Update: This also applies to the Internet of Things. In fact, it applies even more to the Internet of Things, given the number of devices running software that will seldom (if ever) be updated.

Flaws in Samsung’s “Smart” Home Let Hackers Unlock Doors and Set Off Fire Alarms

I guess 30% faster isn’t bad.

Spent a bunch of time optimizing the SCBigInteger class on iOS to speed up RSA encryption/decryption and key generation in SecureChat. I’ve gotten a 30% increase in speed, which I suppose isn’t too bad, though it appears the Java implementation is still faster. And that makes me wonder what Java is doing.

Check out the latest at GitHub.

SecureChat: an update.

Once you have the infrastructure for secure chatting between clients, expanding it to handle more than just text is a matter of encoding.

And so I’ve extended the client to allow sending and receiving photographs. Securely.

A new version has been pushed to the master branch of GitHub.


The interesting part about all this is learning the limitations of encryption using an RSA public/private key architecture.

The upside: unless the encryption key is generated on your device and shared using a secure mechanism (such as public/private key architecture), your protocol is not secure. Sure, your specifications may claim that the server-generated encryption key used by the clients is not stored on the server after it is generated–but we only have your promise.

RSA public/private key encryption, however, is computationally expensive. Even on Android, where the BigInteger implementation has been seriously optimized over my first pass attempt at building my own BigInteger code, encrypting and decrypting an image can be quite costly. It’s why, I suspect, most commercial applications use a symmetric encryption mechanism–because most symmetric encryption systems are significantly faster (as they involve bit-wise operations rather than calculating modulus products on large integers.

Which is why I’ll be focusing my attention on the iOS implementation of BigInteger.

But even on Android, decrypting a message using a 1024 bit RSA key can be acceptably fast enough, especially if encryption security is more important to you than efficiency.

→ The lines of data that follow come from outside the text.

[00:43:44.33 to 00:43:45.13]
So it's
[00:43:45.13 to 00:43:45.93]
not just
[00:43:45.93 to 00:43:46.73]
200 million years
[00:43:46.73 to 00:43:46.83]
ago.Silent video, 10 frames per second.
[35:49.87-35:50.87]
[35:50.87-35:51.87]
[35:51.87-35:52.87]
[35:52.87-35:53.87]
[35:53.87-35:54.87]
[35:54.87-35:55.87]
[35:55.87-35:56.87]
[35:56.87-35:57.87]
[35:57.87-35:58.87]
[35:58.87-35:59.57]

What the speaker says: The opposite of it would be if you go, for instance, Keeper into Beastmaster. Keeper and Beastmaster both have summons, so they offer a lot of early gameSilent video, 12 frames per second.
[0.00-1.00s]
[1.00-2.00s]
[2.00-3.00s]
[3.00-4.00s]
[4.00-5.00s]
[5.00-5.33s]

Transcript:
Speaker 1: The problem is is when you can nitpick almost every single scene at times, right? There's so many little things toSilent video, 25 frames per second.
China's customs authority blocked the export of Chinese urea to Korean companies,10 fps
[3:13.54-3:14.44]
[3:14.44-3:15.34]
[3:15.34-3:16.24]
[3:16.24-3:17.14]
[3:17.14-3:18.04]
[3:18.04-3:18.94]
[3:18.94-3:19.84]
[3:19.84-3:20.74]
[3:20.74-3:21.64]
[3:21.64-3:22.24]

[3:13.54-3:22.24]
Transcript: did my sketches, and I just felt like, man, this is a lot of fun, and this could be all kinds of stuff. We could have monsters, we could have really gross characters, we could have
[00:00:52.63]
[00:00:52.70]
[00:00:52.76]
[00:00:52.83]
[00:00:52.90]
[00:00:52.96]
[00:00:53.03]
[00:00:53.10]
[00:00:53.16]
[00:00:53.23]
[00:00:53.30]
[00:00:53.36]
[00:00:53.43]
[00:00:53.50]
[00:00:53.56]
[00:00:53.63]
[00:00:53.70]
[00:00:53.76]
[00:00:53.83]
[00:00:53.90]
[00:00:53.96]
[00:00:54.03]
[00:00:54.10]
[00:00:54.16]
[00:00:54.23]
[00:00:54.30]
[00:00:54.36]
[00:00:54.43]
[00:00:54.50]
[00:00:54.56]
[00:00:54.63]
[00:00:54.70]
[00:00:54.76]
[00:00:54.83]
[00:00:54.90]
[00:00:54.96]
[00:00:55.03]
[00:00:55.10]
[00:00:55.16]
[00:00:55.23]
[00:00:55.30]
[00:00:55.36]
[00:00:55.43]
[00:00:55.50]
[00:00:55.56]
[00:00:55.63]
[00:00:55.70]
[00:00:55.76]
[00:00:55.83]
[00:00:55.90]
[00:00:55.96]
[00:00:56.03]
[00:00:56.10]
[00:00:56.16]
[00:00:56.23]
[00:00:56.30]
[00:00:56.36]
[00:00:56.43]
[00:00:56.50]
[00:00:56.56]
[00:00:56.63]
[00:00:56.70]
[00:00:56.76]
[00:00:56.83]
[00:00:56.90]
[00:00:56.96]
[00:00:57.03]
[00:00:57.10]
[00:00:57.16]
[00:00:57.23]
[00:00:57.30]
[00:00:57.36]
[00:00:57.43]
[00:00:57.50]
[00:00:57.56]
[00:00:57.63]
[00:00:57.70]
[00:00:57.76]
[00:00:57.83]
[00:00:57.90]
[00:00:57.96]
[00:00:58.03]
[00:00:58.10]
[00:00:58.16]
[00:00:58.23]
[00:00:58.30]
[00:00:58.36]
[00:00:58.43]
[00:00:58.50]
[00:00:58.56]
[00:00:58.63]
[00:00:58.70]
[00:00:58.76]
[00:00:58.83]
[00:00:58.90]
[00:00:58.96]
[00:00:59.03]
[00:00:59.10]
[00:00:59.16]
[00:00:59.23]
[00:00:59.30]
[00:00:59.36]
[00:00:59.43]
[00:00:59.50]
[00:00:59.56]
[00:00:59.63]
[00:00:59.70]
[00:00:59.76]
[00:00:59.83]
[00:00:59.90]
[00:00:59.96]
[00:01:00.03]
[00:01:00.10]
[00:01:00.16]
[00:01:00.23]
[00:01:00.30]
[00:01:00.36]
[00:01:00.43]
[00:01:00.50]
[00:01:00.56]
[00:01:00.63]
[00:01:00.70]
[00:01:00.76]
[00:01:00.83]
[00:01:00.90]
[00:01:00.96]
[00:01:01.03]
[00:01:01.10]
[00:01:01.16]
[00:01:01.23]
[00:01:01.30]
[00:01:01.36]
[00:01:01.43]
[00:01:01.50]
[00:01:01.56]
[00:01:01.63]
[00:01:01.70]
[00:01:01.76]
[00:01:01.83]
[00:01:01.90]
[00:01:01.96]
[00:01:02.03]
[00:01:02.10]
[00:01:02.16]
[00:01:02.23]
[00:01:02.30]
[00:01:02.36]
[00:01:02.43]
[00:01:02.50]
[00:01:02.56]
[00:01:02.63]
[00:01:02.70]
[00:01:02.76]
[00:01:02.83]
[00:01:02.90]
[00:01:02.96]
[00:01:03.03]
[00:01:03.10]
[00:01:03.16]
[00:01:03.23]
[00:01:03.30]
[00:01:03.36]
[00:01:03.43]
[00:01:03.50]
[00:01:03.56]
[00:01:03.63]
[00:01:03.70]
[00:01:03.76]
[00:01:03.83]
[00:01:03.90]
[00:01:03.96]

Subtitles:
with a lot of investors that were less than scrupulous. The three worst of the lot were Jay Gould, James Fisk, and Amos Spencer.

In practice I can see using something like Diffie-Hellman to mediate exchanges between two devices. Nothing behind the mathematics of that protocol require the protocol to be completed in one session; there is no reason why the server couldn’t store the first part of the exchange (the value A = ga mod p) on the server, so that later another client B couldn’t then complete the exchange. It implies each device stores the shared secret of all the devices it is communicating with–but with today’s modern devices, storing a thousand shared secrets doesn’t represent a lot of memory.

It may also be possible to use a variation of Diffie-Hellman in conjunction with a symmetric encryption algorithm (perhaps by using the shared secret as a key to such an encryption scheme).